Fujimoto K, Yamada Y, Okajima E, Kakizoe T, Sasaki H, Sugimura T, Terada M
Genetics Division, National Cancer Center Research Institute, Tokyo, Japan.
Cancer Res. 1992 Mar 15;52(6):1393-8.
Structural alterations of the p53 gene were investigated to elucidate the molecular biological difference between superficial and invasive bladder cancer by polymerase chain reaction single-strand conformation polymorphism analysis. In 25 bladder cancers obtained from 23 patients, p53 gene mutations were investigated in exon regions 4 to 11. Twenty-four were transitional cell carcinomas, and the remaining one was a squamous cell carcinoma. Only one of 13 superficial bladder cancers, including pTis, pTa, and pT1, was found to have p53 gene mutation. However, of 12 invasive bladder cancers with pT2, pT3, and pT4, six primary carcinomas, including a squamous cell carcinoma and one metastatic carcinoma, were found to have p53 gene mutations. The number of cancers examined in Grades 1, 2, and 3 was three, seven, and 15, respectively. p53 gene mutation was not found in any of the ten cancers with Grades 1 and 2, while eight of 15 bladder cancers with Grade 3 were found to have p53 gene mutation. The results indicated that the incidence of p53 gene mutations appeared to be much higher in invasive-type and high-grade bladder cancers than in superficial and low-grade ones. Our results are compatible with the recently published results by Sidransky et al. [Science (Washington DC), 252: 706-709, 1991] showing that p53 gene mutations were frequently found in invasive bladder cancers by sequence analysis on polymerase chain reaction amplified products corresponding to exons 5 to 9. Our results are also compatible with previously reported results by Olumi et al. (Cancer Res., 50: 7081-7083, 1990) showing that the loss of chromosome 17p, revealed by analysis with restriction fragment length polymorphism, was frequent in high-grade bladder cancers. In this study, p53 gene mutations were often found in exon 4 as well as in other exons. Therefore, this region should also be examined for screening of mutations of this gene in bladder cancer. There appeared to be no consistent mutation sites in exons 4 to 11 of the p53 gene and no specific patterns of the mutation in bladder cancer.

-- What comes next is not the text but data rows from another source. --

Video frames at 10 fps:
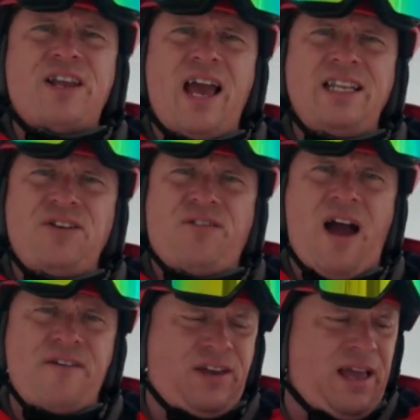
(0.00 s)
to
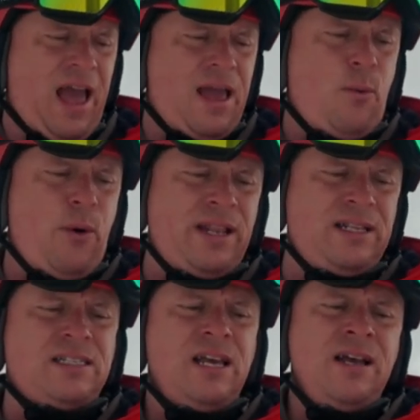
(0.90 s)
85 k
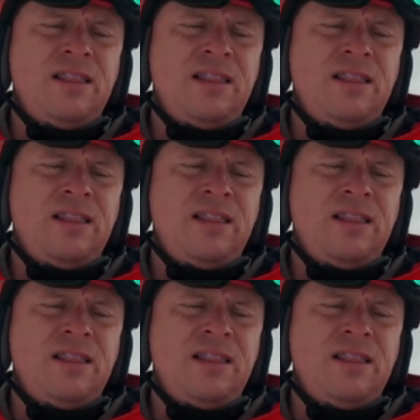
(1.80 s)
winds.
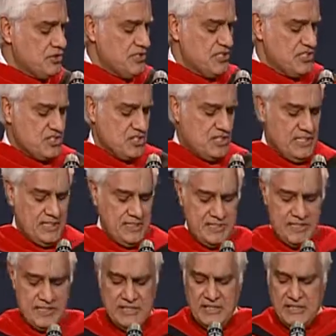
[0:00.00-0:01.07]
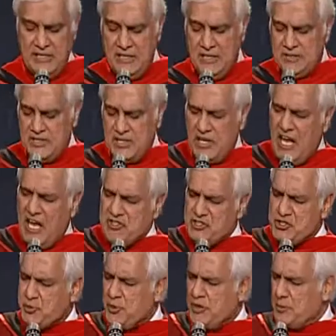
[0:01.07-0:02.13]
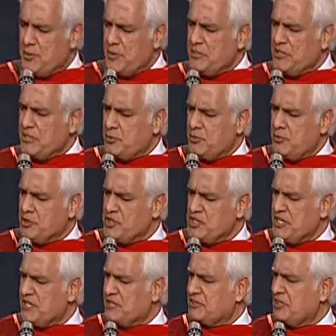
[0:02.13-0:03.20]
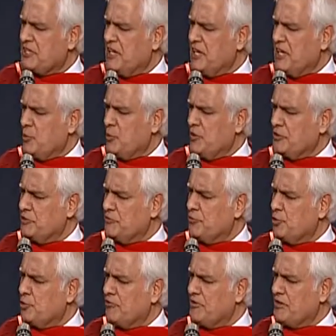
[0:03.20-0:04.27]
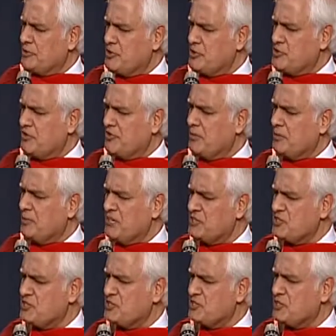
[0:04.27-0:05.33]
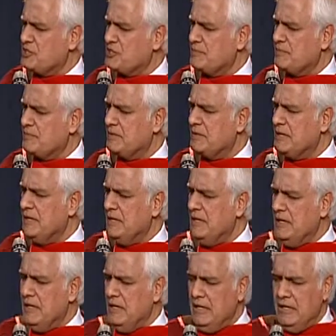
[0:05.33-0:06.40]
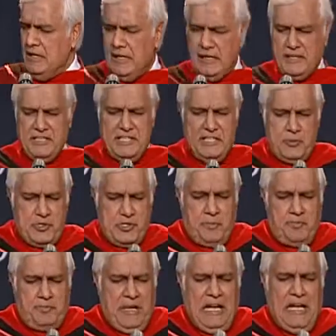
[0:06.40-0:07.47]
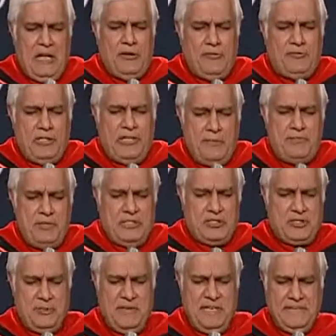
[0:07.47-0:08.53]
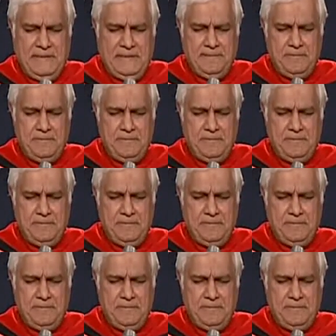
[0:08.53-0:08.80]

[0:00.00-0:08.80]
an aside. The last one we met with was Sheikh Talal, one of the 4 founders of Hamas. And he was a powerfully built man.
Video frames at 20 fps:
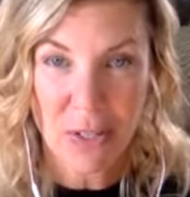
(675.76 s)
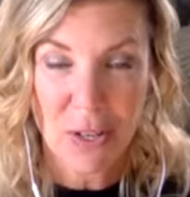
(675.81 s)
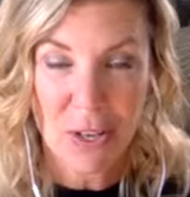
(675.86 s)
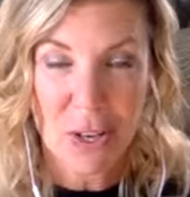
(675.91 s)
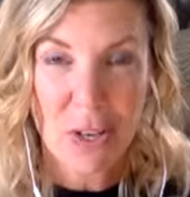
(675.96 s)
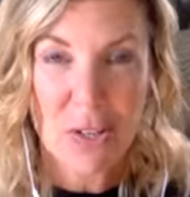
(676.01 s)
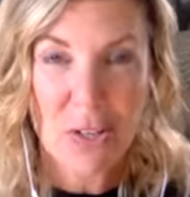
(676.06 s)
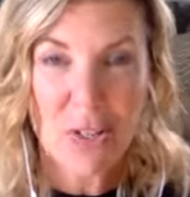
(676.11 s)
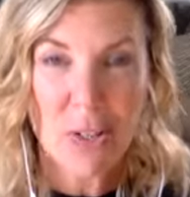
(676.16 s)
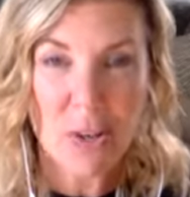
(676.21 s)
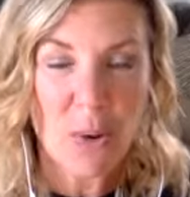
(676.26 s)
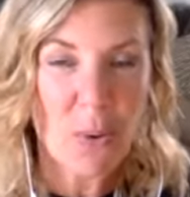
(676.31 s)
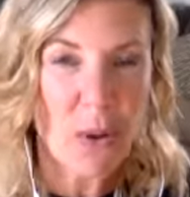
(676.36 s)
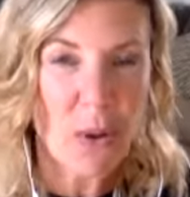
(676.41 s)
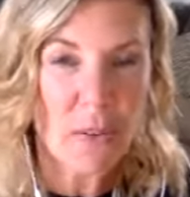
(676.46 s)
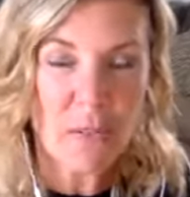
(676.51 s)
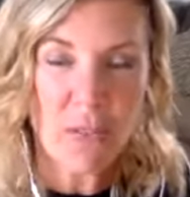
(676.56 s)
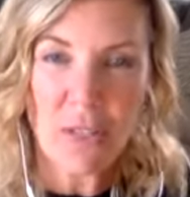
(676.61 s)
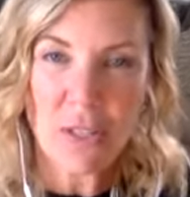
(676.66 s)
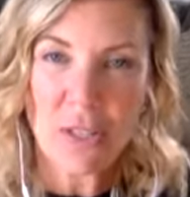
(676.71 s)
So
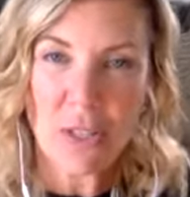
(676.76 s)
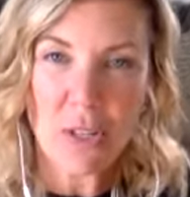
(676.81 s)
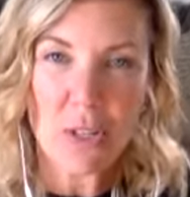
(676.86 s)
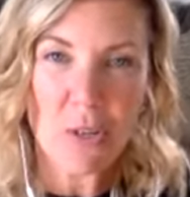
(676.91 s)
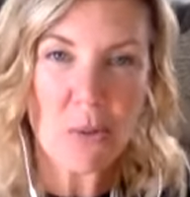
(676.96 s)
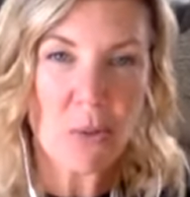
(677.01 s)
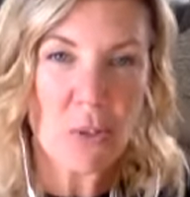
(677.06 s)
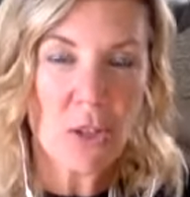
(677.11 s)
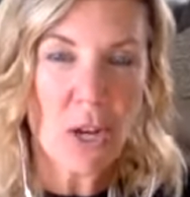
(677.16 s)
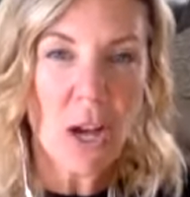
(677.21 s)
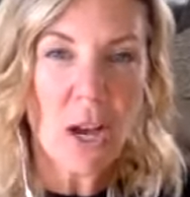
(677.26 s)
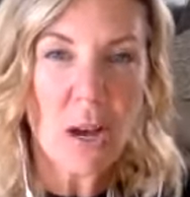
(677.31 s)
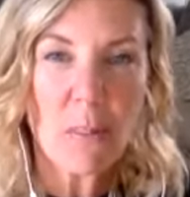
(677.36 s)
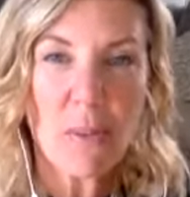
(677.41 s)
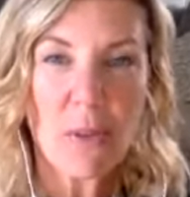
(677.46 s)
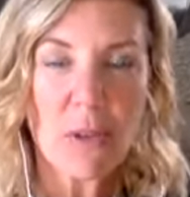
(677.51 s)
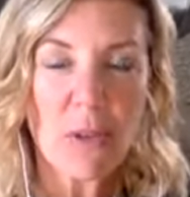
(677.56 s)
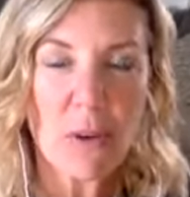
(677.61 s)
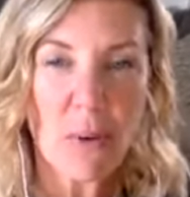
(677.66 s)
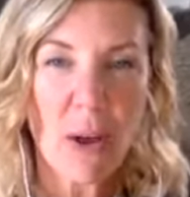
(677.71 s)
if it's a new job
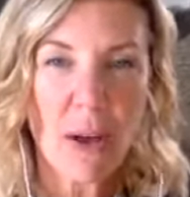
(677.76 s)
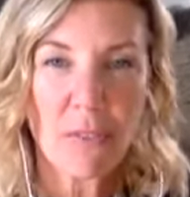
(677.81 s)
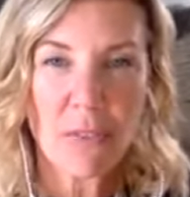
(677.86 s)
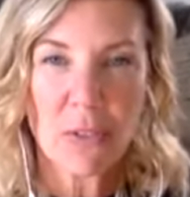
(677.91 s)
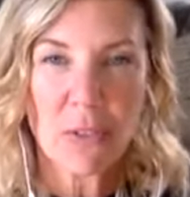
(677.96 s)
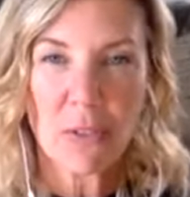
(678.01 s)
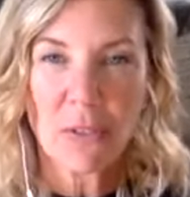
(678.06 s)
that you're after,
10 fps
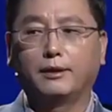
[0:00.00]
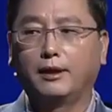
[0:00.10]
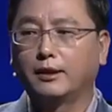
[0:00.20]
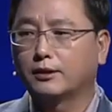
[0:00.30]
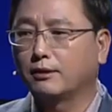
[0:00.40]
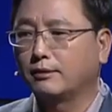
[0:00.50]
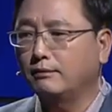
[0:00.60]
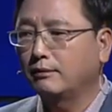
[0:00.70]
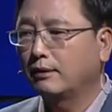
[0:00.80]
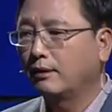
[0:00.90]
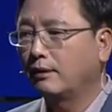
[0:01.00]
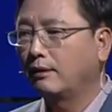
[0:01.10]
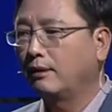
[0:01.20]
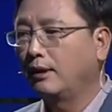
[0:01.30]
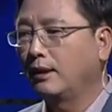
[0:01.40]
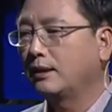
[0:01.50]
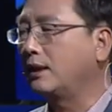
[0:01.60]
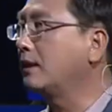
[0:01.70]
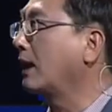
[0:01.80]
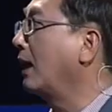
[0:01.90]
And to do that, what should we
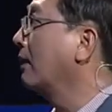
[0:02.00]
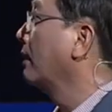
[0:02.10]
do?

通过聚合酶链反应单链构象多态性分析,研究p53基因的结构改变,以阐明浅表性和浸润性膀胱癌之间的分子生物学差异。在从23例患者获得的25例膀胱癌中,对第4至11外显子区域进行了p53基因突变研究。其中24例为移行细胞癌,其余1例为鳞状细胞癌。在13例浅表性膀胱癌(包括pTis、pTa和pT1)中,仅1例发现有p53基因突变。然而,在12例pT2、pT3和pT4浸润性膀胱癌中,6例原发性癌(包括1例鳞状细胞癌和1例转移癌)发现有p53基因突变。1级、2级和3级检查的癌例数分别为3例、7例和15例。在10例1级和2级癌中均未发现p53基因突变,而在15例3级膀胱癌中,8例发现有p53基因突变。结果表明,p53基因突变的发生率在浸润型和高级别膀胱癌中似乎比浅表性和低级别膀胱癌高得多。我们的结果与Sidransky等人最近发表的结果[《科学》(华盛顿特区),252: 706 - 709,1991]一致,该结果表明通过对与第5至9外显子对应的聚合酶链反应扩增产物进行序列分析,在浸润性膀胱癌中经常发现p53基因突变。我们的结果也与Olumi等人先前报道的结果(《癌症研究》,50: 7081 - 7083,1990)一致,该结果表明通过限制性片段长度多态性分析发现,17号染色体短臂缺失在高级别膀胱癌中很常见。在本研究中,p53基因突变不仅经常出现在其他外显子中,也经常出现在第4外显子中。因此,在膀胱癌中筛查该基因突变时也应检查该区域。在p53基因的第4至11外显子中似乎没有一致的突变位点,在膀胱癌中也没有特定的突变模式。